内蔵アプリケーション: WebOSの標準的な生産性向上アプリ(メール、カレンダー、タスクマネージャーなど)は、使いやすく便利です。中でも最も印象的なのは、WebOSのSynergy機能です。これは、異なるソースからの情報を統合します。例えば、GmailとFacebookの連絡先を統合アドレス帳に統合したり、インスタントメッセージでチャットするために連絡先が現在オンラインかどうかをメールアプリケーションに表示したりできます。一方、ユニバーサル検索機能は、実際には連絡先とアプリケーションの名前、そしてGoogle、Twitter、WikipediaなどのWebサービスのみを検索対象としており、その高尚な名前に見合うものではありません。(メール、カレンダー、ドキュメントも検索できると期待していました。)WebOSはiPhone OSほどメディア中心ではありませんが、音楽アプリは驚くほど優れています。AmazonでMP3ファイルを購入し、iTunesと直接同期できます。しかし、WebOSのビデオプレーヤーで市販の映画やテレビ番組を購入またはレンタルする仕組みは提供されていません。

サードパーティ製品: Palm のダウンロード可能なアプリストアは、Pandora の音楽サービス、LinkedIn のビジネスネットワーク、Fandango の映画チケットストア向けなど、ほんの一握りのプログラムからスタートしました。それ以降、アプリの提供は急増ではなく、少しずつ増えてきました。(Motion App の Classic アプリは古い Palm OS をエミュレートし、一部のプログラムを実行できますが、すべてのアプリが動作するわけではなく、動作するアプリでも 1990 年代半ばの OS 用に作成されたという事実を隠せません。)
結論: WebOSはiPhone OS以来のどのOSよりも斬新なアイデアを誇っています。カードを使って複数のアプリ間を行き来するのに慣れてしまうと、もうそれ以下のOSには戻れません。WebOSがPalmの健全な復活に貢献し、様々なユーザー層をターゲットとした様々なスマートフォンに搭載されることを期待しましょう。
RIM ブラックベリー OS

概要:このソフトウェアは、Curve、Pearl、8800 などの定番機種のほか、新しい Bold や Storm、近々発売される Tour など、RIM の BlackBerry スマートフォンに搭載されています。

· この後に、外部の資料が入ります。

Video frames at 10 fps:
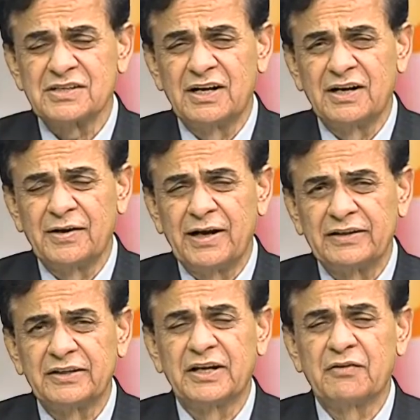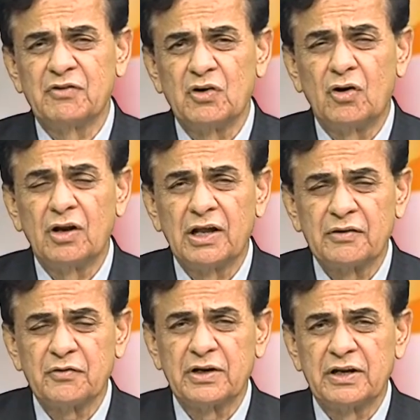I think we all are
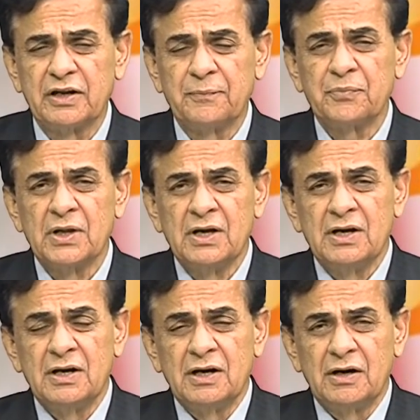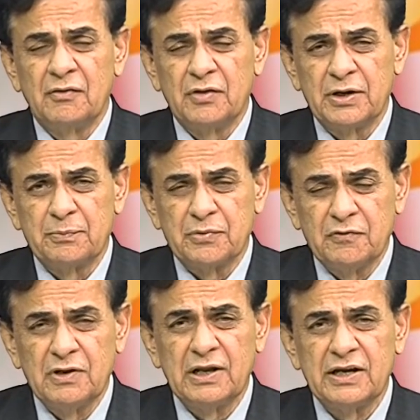very, very
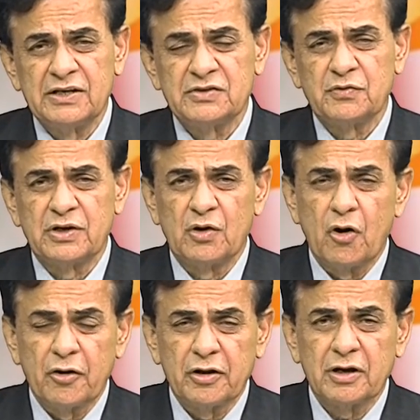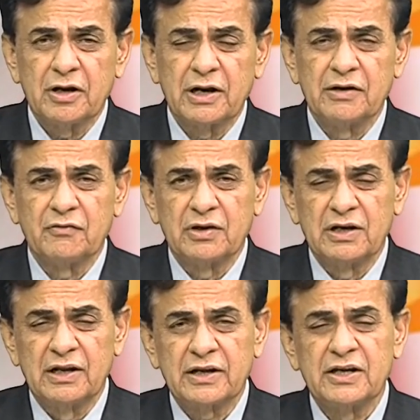privileged, very honored, and very
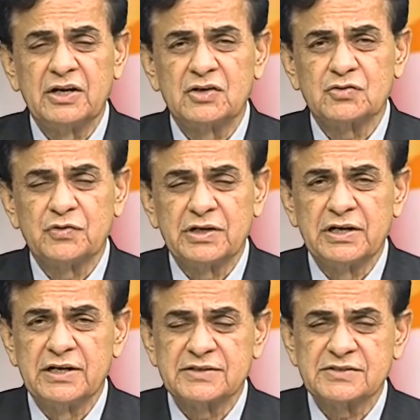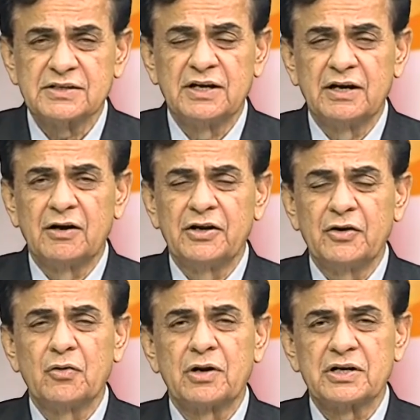lucky to witness
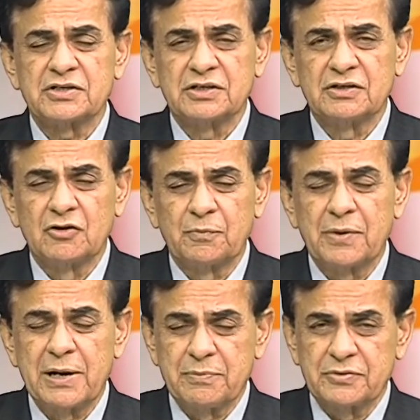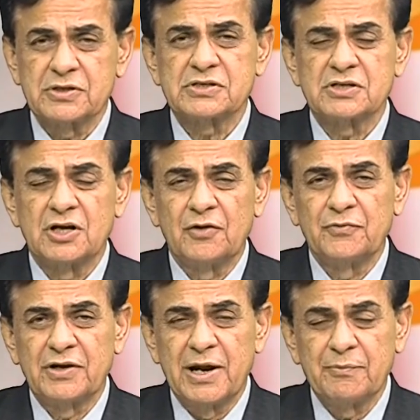inauguration or Pran Pratishtha of
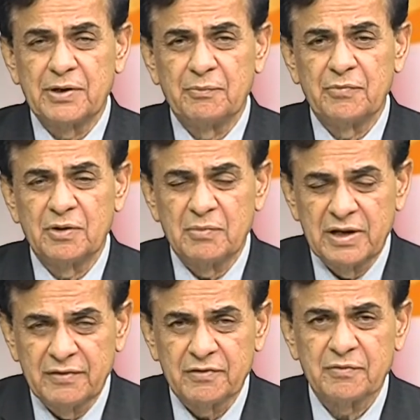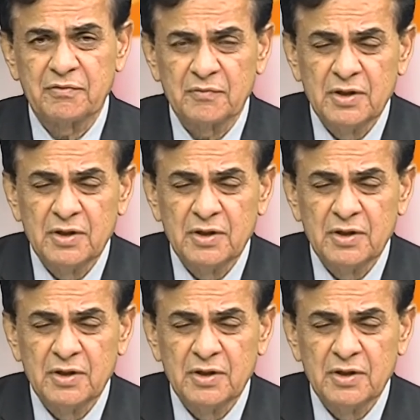the Ram Temple by our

仕組み: BlackBerryインターフェースの基本コンセプトは、この10年間で驚くほどほとんど変わっていません。なぜ変わっているのでしょうか?BlackBerryインターフェースは、独自の方法でiPhoneと同じくらい論理的で一貫性があります。ほとんどのモデルでは、トラックボール、メニューボタン、そして前の画面に戻るボタンを使って、あらゆるアプリケーションのほぼすべての機能を実行できます。この3つの操作をマスターすれば、OSを驚くほどの速さで操作できます。(Stormは、BlackBerryの標準コントロールをiPhoneスタイルのタッチインターフェースに置き換えましたが、批評家からは冷ややかな反応しか得られていません。)

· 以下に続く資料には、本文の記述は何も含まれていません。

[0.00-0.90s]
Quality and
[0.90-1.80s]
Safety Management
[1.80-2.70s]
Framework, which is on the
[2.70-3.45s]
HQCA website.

外観: BlackBerry OS はかなり平凡でテキスト中心ですが、Bold などの最近のモデルでは、より鮮明なフォントと洗練されたアイコンで装飾されています。

内蔵アプリケーション: BlackBerryのメールとカレンダーアプリケーションは、効率的なデザインと、Microsoft Exchangeなどの広く普及しているメッセージングシステムとの信頼性の高いリアルタイム接続において、引き続き業界標準を確立しています。Boldは大幅に改良されたブラウザを搭載し、Webサイトを設計者の意図通りに表示する能力において、iPhone OS、Android、WebOSのブラウザに匹敵します。BlackBerryの音楽・動画アプリは十分に使えるものですが、生産性向上ツールに比べると依然として劣ります。
サードパーティ製アプリ:かつてはBlackBerry向けのアプリの選択肢は限られていましたが、近年は市場が活況を呈しています。生産性向上アプリからゲームまで、数千もの選択肢が提供されています。RIMの新しいソフトウェアサービス「App World」では、多くのアプリが利用可能ですが、全てではありません。Windows MobileとSymbian S60向けのアプリはさらに豊富です。
結論: BlackBerry OSは古株ではあるものの、賢いOSであり、新しいことを習得する能力を証明しつつあります。次期Storm 2が、初代Stormよりも優れたタッチインターフェースをBlackBerryに導入できるかどうか、注目が集まります。
元 PC World 編集長のハリー・マクラッケン氏は現在、自身のサイト Technologizer でブログを運営しています。